A la sombra de los bastidores, la cabeza me daba vueltas. Estuve a punto de derrumbarme, de caer el suelo. En aquel instante, mis ojos no veían más que la imagen del público contemplándome desde el otro lado de la batería de luces. Deseé volver inmediatamente al escenario. Abracé a Flaminia y la besé, y me di cuenta de que ella me devolvía el beso con pasión.

A continuación, el viejo gerente, Renaud, la apartó de mi lado.

—Está bien, Lestat —dijo luego, como si estuviera molesto por algo—. Está bien, lo has hecho pasablemente. A partir de ahora, voy a dejarte interpretar con regularidad el papel.

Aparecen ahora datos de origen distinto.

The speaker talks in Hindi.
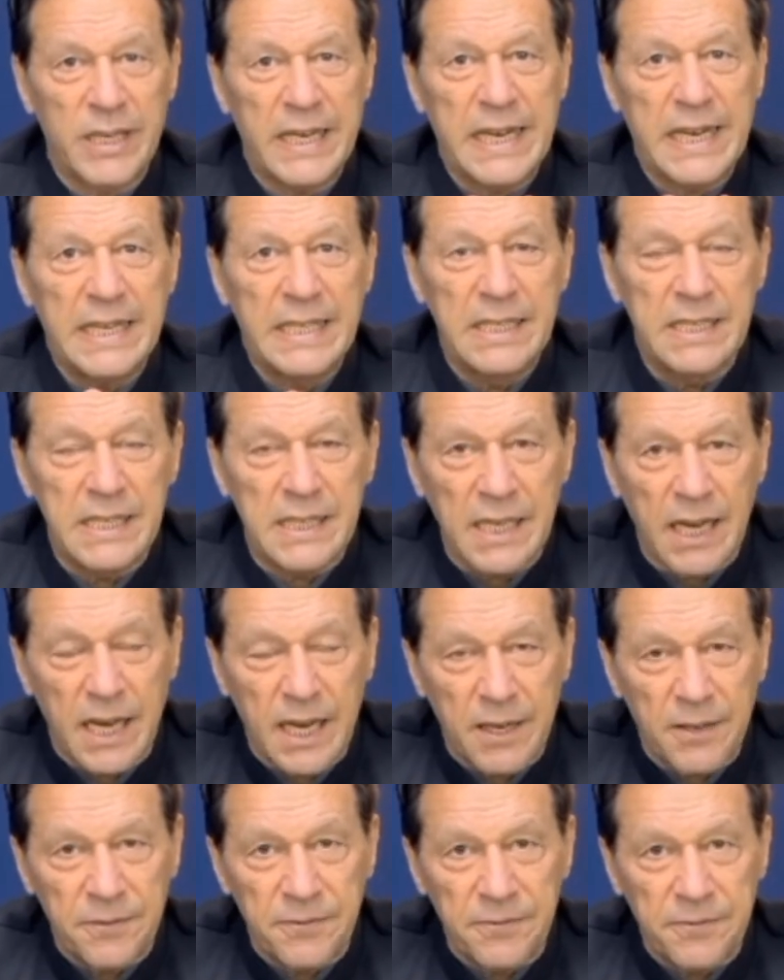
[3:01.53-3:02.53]
सुन लें
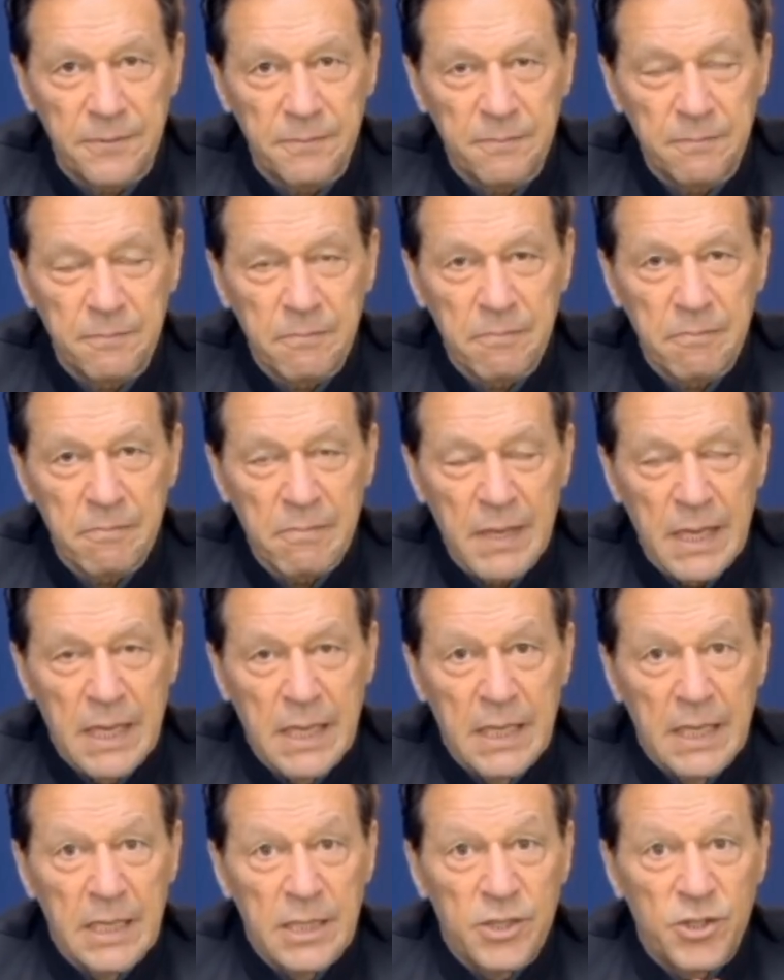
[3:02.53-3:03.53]
इंसाफ
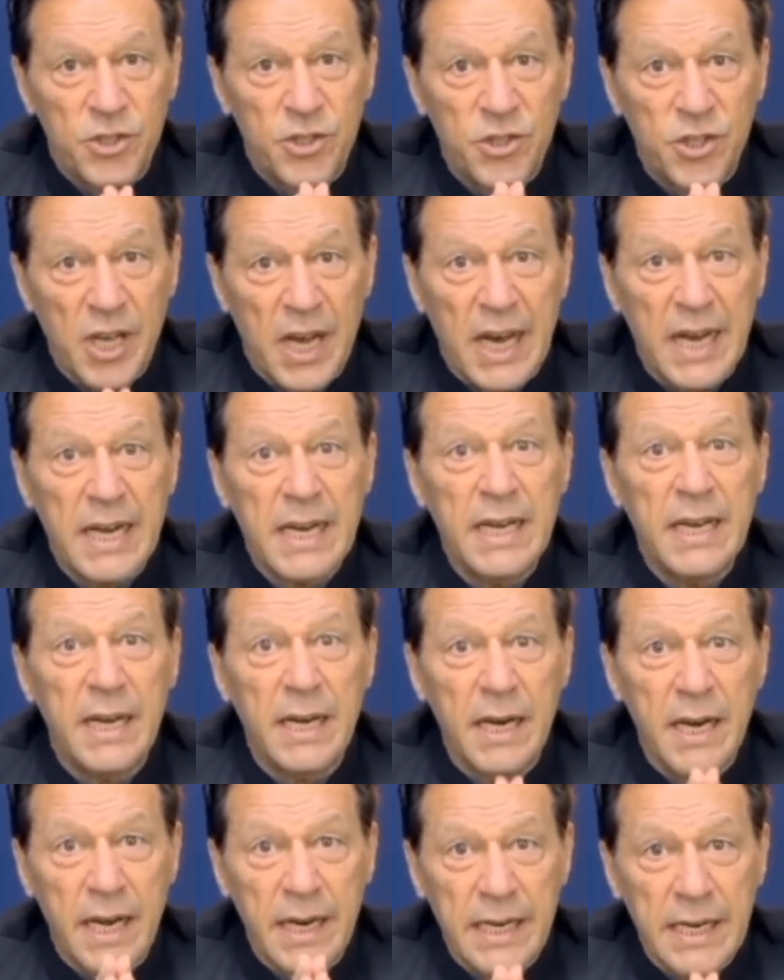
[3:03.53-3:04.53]
सारे
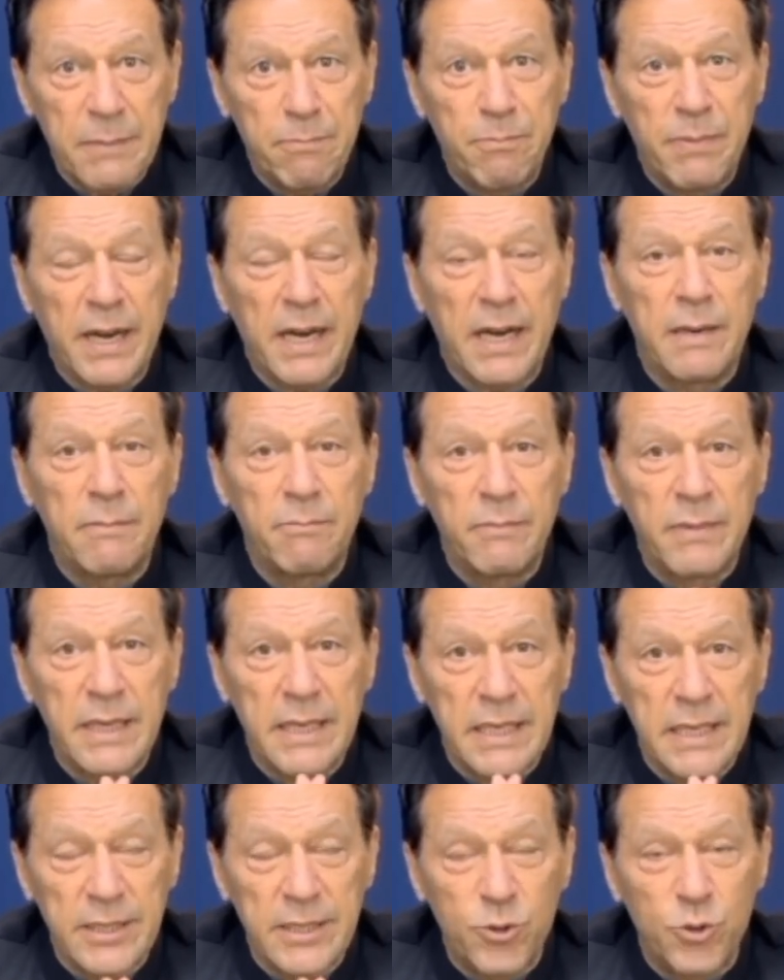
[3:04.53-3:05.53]
अल्लाह के
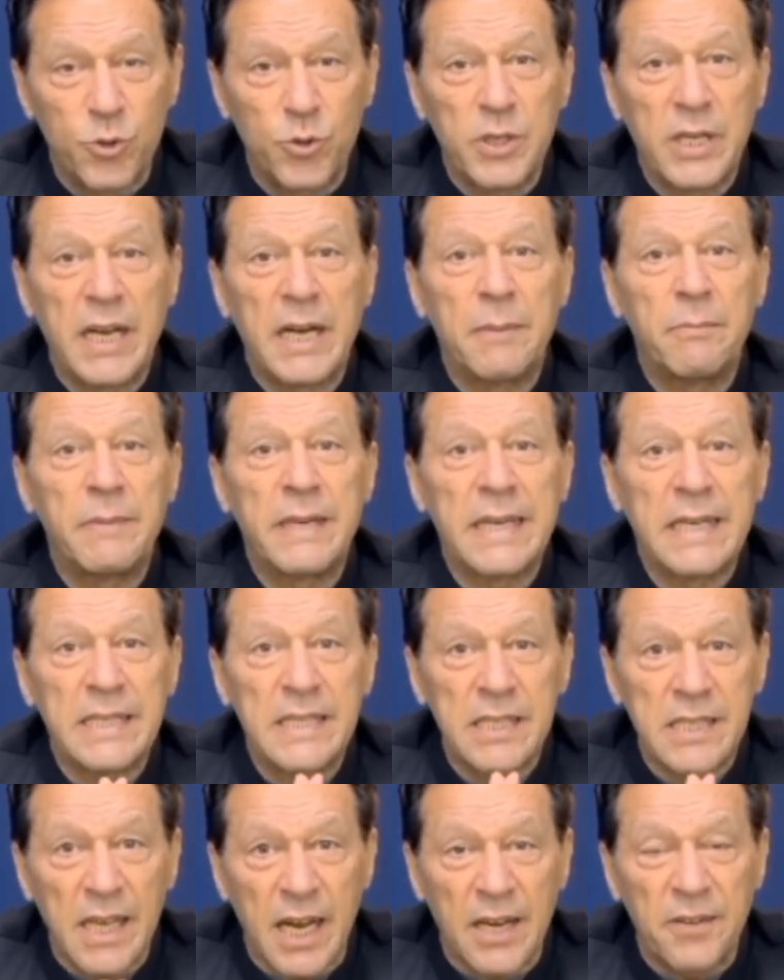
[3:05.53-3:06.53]
पैगंबर इस दुनिया में
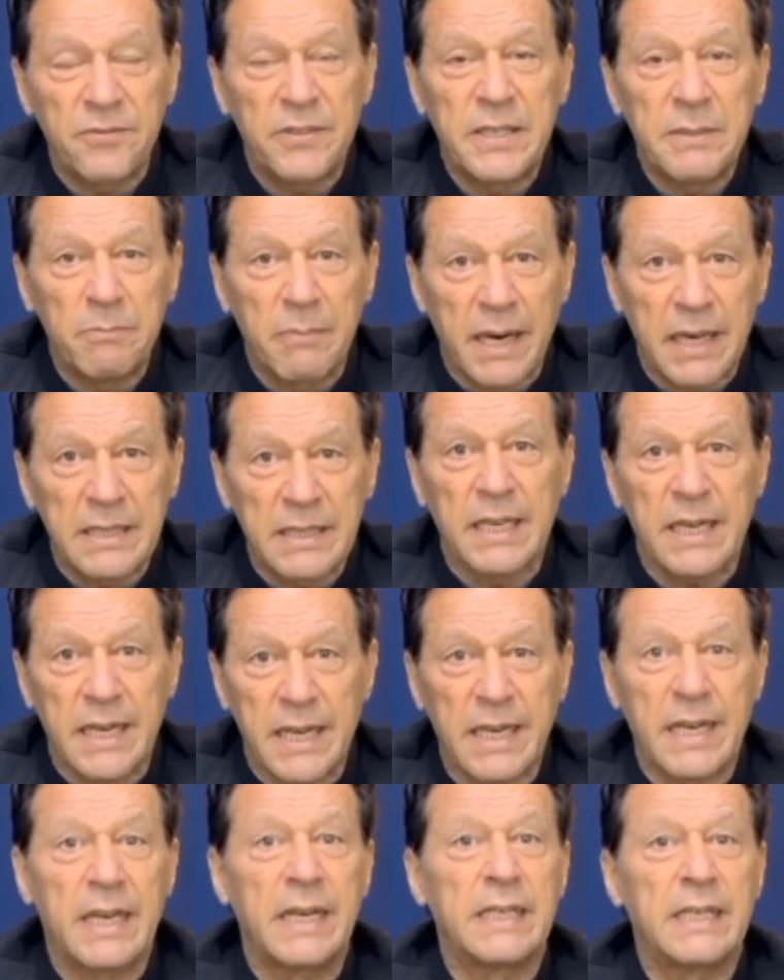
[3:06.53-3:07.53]
इंसाफ की बात
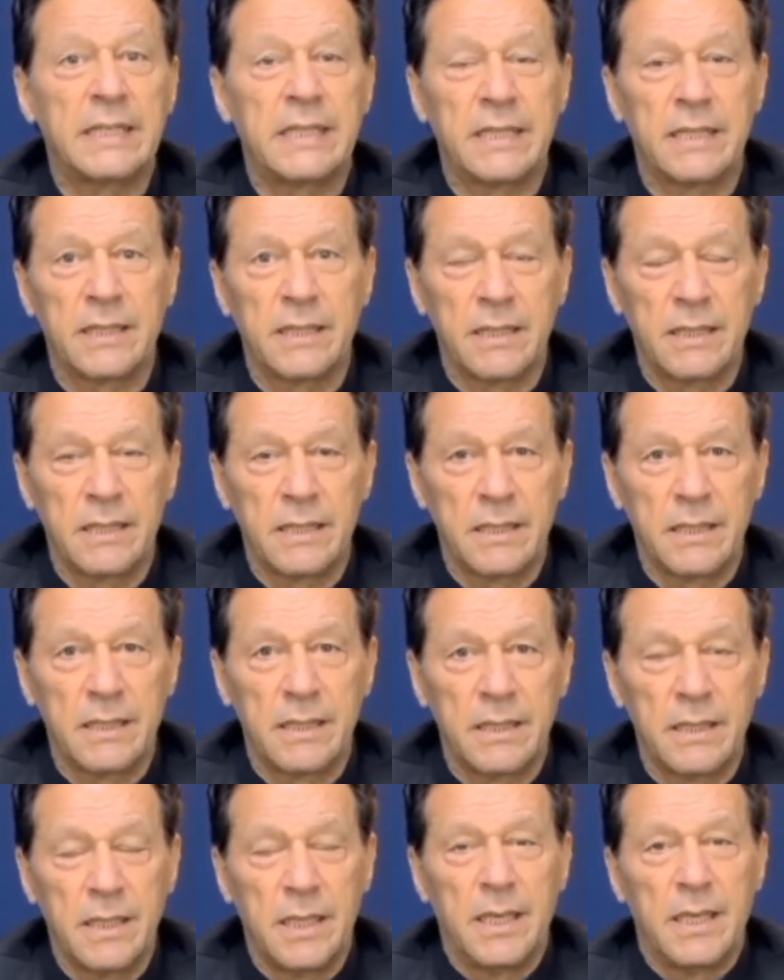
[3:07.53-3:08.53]
करने आए
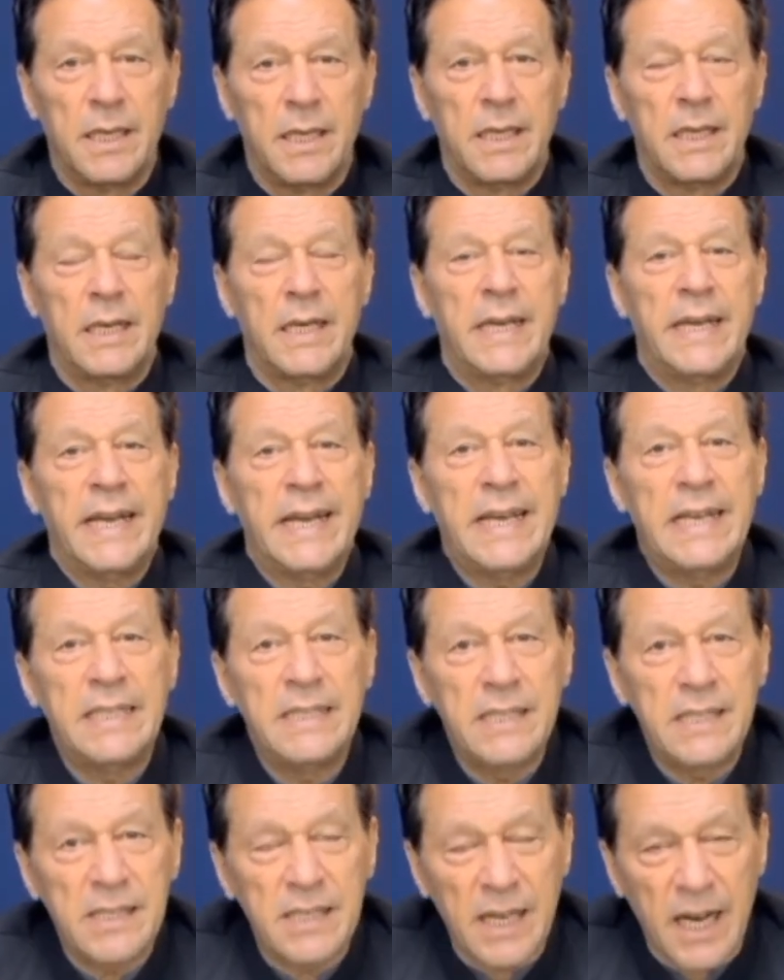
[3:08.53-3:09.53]
थे
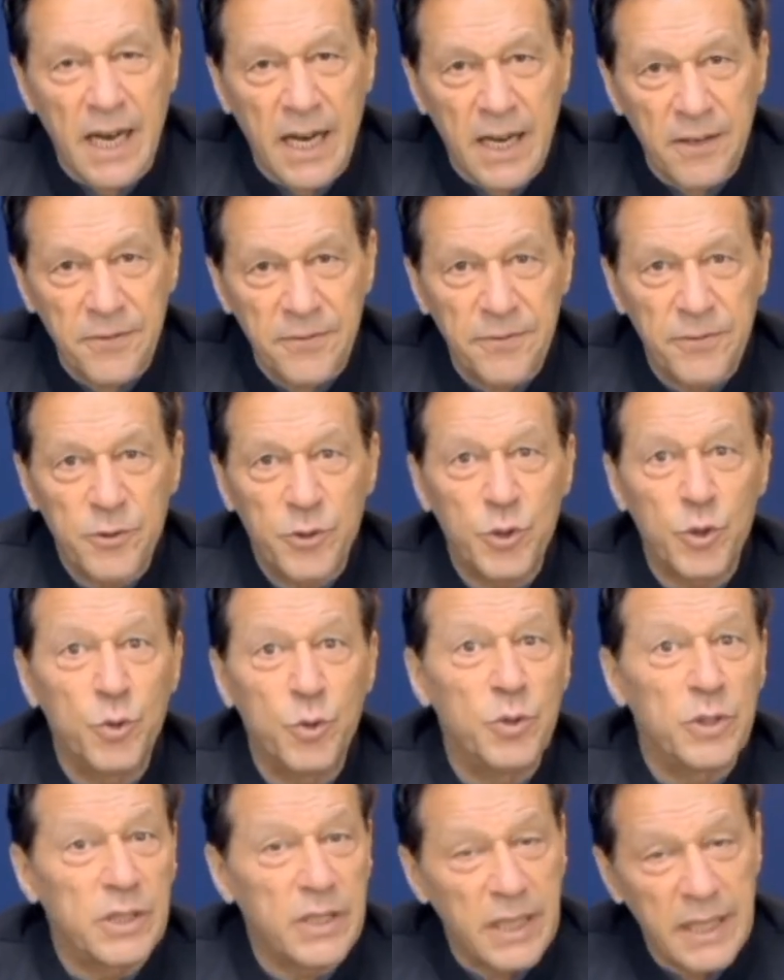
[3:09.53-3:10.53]
इंसाफ
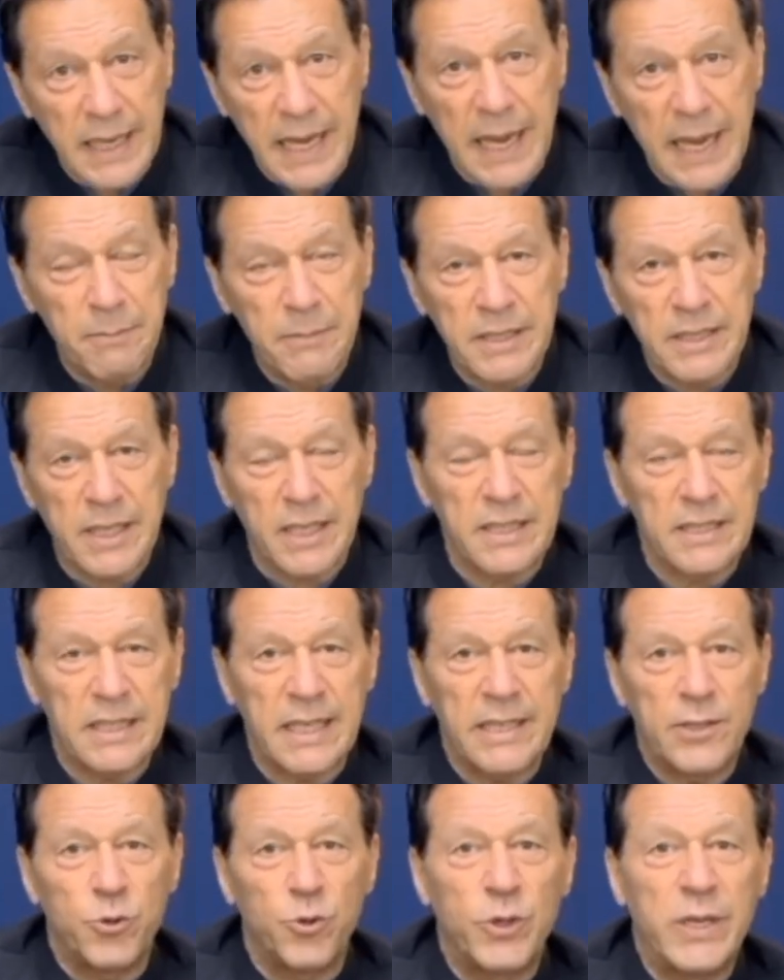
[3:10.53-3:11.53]
क्यों इतनी अहमियत
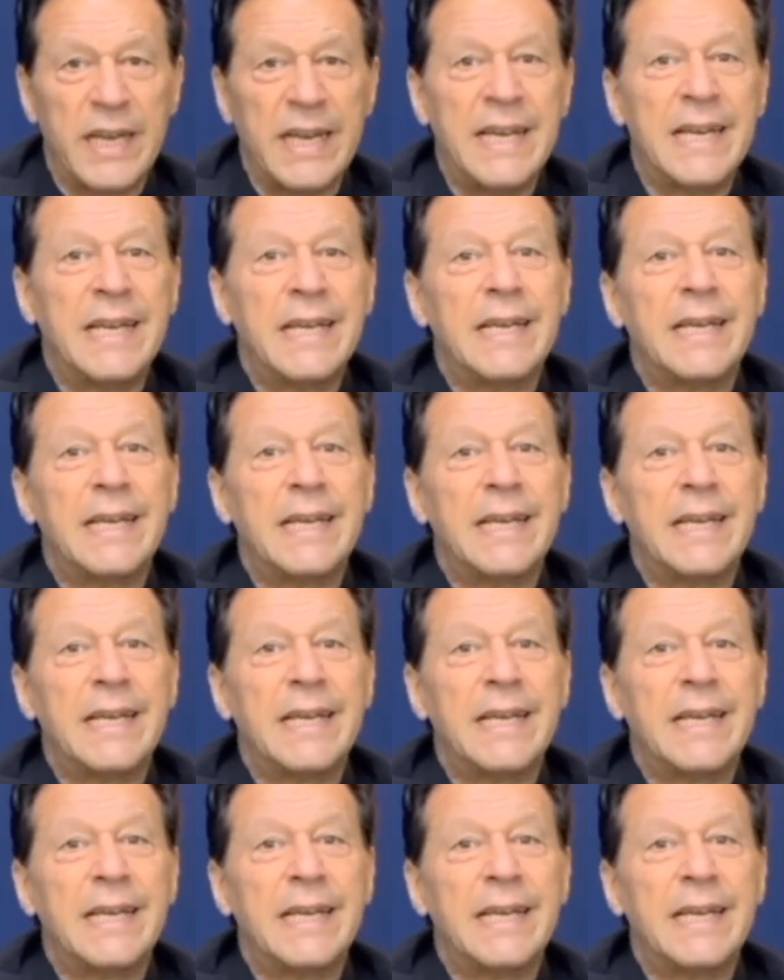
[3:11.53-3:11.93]
रखता है क्योंकि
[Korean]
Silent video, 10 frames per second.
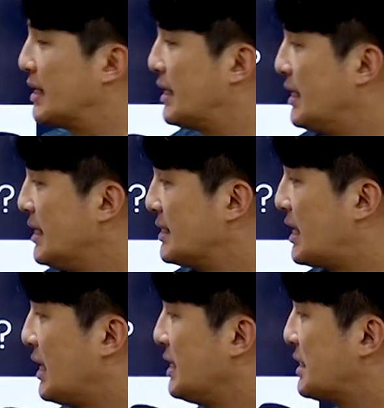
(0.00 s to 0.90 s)
이
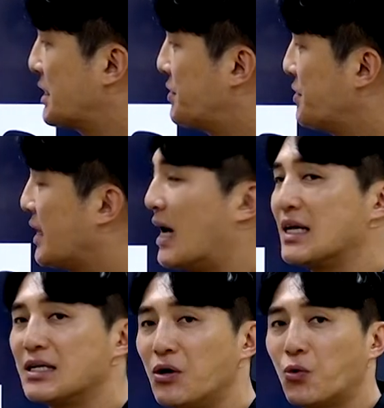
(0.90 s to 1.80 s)
사이 사건이
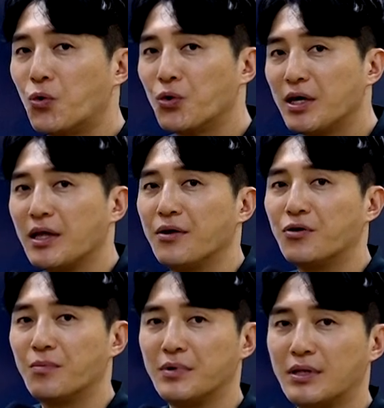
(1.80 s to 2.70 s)
아닌 걸 고르게 되는
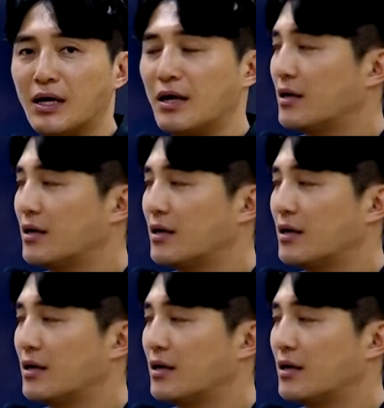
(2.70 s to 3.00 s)
겁니다.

Pero antes de que pudiera empezar a dar saltos de alegría, la mitad de la trouppe se materializó a nuestro alrededor, y Luchina, una de las actrices, tomó la palabra de inmediato.

—¡Ah, no! ¡Nada de que le dejarás actuar con regularidad! Lestat es el actor más guapo del boulevard du Temple y le vas a contratar de acuerdo con ello, y le pagarás lo correspondiente, y no volverá a tocar otra escoba.

Yo estaba aterrado. Mi carrera acababa apenas de empezar y ya parecía perdida, pero, para mi sorpresa, Renaud accedió a todas aquellas condiciones.

Por supuesto, me sentí muy halagado de que me llamaran guapo, y, como años atrás, comprendí que a Lelio, el amante, se le suponía una personalidad considerable. Un aristócrata con cierta prestancia era perfecto para el personaje.

Pero si quería que los públicos parisinos me conocieran de verdad, si quería que hablasen de mí en la Comedie Française, tenía que ser algo más que un ángel de cabello amarillo, caído de una familia de marqueses sobre las tablas de un escenario. Tenía que convertirme en un gran actor, y eso era exactamente lo que estaba dispuesto a ser.

Esa noche, Nicolás y yo lo celebramos con una colosal borrachera. Llevamos a nuestros aposentos a toda la trouppe y me encaramé por los tejados resbaladizos y abrí los brazos sobre París y Nicolás tocó el violín en la ventana hasta que despertamos a todo el vecindario.

La música era arrebatadora, pero la gente protestaba y gritaba en las callejas, y hacía sonar cazuelas y cubiertos. No prestamos atención a las quejas. Bailamos y cantamos como habíamos hecho en el lugar de las brujas. Estuve a punto de caer del alféizar.

Al día siguiente, botella en mano, bajo el sol y envuelto en el hedor de les Innocents, le dicté toda la historia al amanuense italiano y me ocupé de que la carta llegara enseguida a mi madre. Deseé abrazar a todos cuantos encontraba en la calle. ¡Era Lelio! ¡Era actor!

En septiembre, mi nombre figuraba ya en los programas de mano, de los cuales también envié uno a mi madre.

Y no ofrecíamos la vieja comedia italiana, sino una farsa de un escritor famoso que, debido a una huelga general de autores, no podía representarse en la Comedie Française.

No podíamos citar su nombre, por supuesto, pero todo el mundo sabía que la obra era suya, y media Corte abarrotaba cada noche la Casa de Tespis que regía Renaud.

Mi papel no era el del protagonista, sino el del galán joven; en realidad, una especie de nuevo Lelio; era un papel casi mejor que el de primer actor y le robaba a éste casi todas las escenas en que aparecíamos juntos. Nicolás me había enseñado el papel, regañándome constantemente por no haber escrito algunas líneas extras para mí.